Life Defined

Saturday, June 23, 2012

Empyreal Fate's First Fan-Fiction (Try saying that five times fast)

Good Evening, World!

Today, I received an email from fellow wordsmith, Horton Deakins (author of science fiction novel Time Pullers). When I opened said email, I was not expecting to find the piece of Fan Fiction within that I did. But - alas! he had attached the very thing: For while reading my fantasy novel, Empyreal Fate, Mr. Deakins became inspired to write a rather humorous account of Rhothdyn's demise. (For those of you who don't yet know, King Rhothdyn is the corrupt ruler of man in Llathala's realm. He is the royalblood of the kingdom of Erandor, and he rules with an iron fist. Nasty figure, he.) Therefore, when I read the Fan-piece on the king's death, I could not help but laugh aloud - and chuckle to myself.

Don't worry - this is not a spoiler for the story and is in no way a part of it at all.
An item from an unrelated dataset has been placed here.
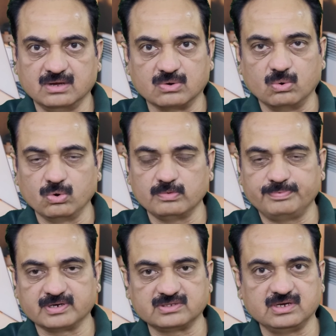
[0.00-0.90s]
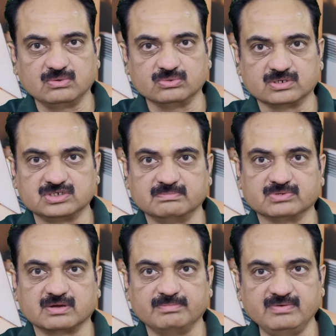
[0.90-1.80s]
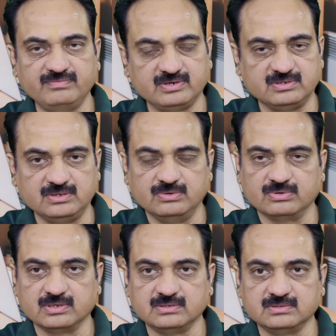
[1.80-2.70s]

रोग प्रतिरोधक क्षमता में वृद्धि होगी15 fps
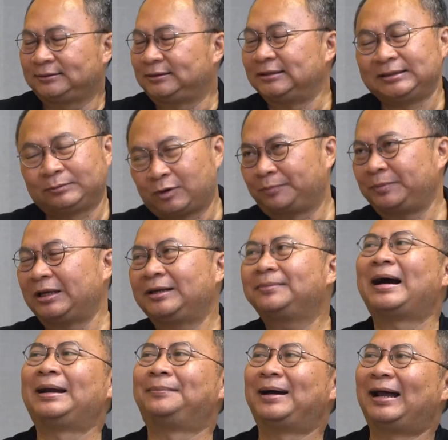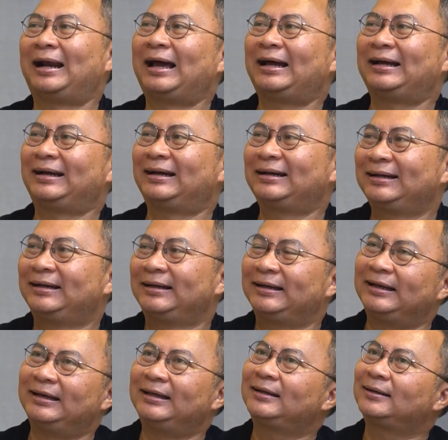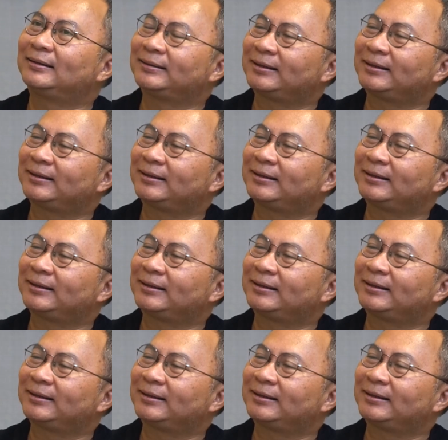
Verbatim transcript: สี่สิบกว่าปีที่ผ่านมาละทีนี้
Rather, it is the kind and humorous writing from a fellow reader and writer who thought Rhothdyn deserved a sorry end. Enjoy~

Rhothdyn's Demise (A Fan-Fic)

As Rhothdyn retreated angrily into the castle keep, he sensed a presence in the shadows and halted abruptly.
“Who is there? Show yourself at once or submit to my ultimate wrath!”
But the darkness remained mute.
Rhothdyn drew his dagger.  “Come, now, and kneel before your king and beg his forgiveness for your impudence.  Fail me in this, and you will taste my steel.”
“Right behind you, Kingy-baby.”
“Who dares address his king —” but Rhothdyn’s words were cut short. As Rhothdyn spun around to meet his confronter, Horton, known as the farmer who does not speak, moved inside the king's grasp, making it impossible for the insulting tyrant to stab him.  With one harmonious, swift action, he grabbed the king's greasy locks, pulling his head back and exposing his throat.  Simultaneously, Horton brought his right hand high up behind his ear, and, with lightning speed, he struck Rhothdyn’s larynx with a deftly-placed, one-knuckle punch, crushing it.
Rhothdyn fell to his knees and released his hold on the dagger.  He seized his throat with both hands, his eyes pleading with his assailant for mercy as he gurgled, drowning in his own blood.  But mercy was taking the day off.
“That was a little something the elves taught me.  They said it comes from some island called ‘Okinawa.’”
Rhothdyn fell to the ground in a mass of royal robes.  The farmer who does not speak grasped the deceased monarch by his collar and dragged him to the courtyard where the assembly still lingered.
“Hey, dudes, ding dong!  The king is dead.  Like, no more starvation, and that stuff.  I mean, you know, you can go out and celebrate now, ‘cause he can’t, like, threaten you or anything like that, right?  Come on now, have a drink, cheer, or something.  You get to elect a king now.  How cool is that?  Huh?  Dudes, come on, who’s with me?  I’m going down to the tavern and toss back a few.  The first round’s on me.”
Jen rolled her eyes and whispered to her husband, “Now we know wherefore he hath not afore spoken.”

Thank you, Mr. Deakins, for that enjoyable piece. I can say I enjoyed a fair chuckle with that one!

Stay tuned for an upcoming interview with Horton Deakins relating to his debut sci-fi novel, Time Pullers. In the meantime, feel free to enter his Goodreads Giveaway here.

Until Next Time!

Rachel Hunter~


  1. This is fantastic! I laughed so hard.

  2. Hello, Gwen!

    Thank you for visiting. Indeed - Mr. Deakins gave me quite the laugh. But - hey - Rhothdyn had it coming for him, I'll admit. *winks*

  3. Hehehehehe, I liked it! How fun to get a real fan fic!!!! Very exciting!

    I agree about the cow. We didn't have cow trouble, never trust a cow.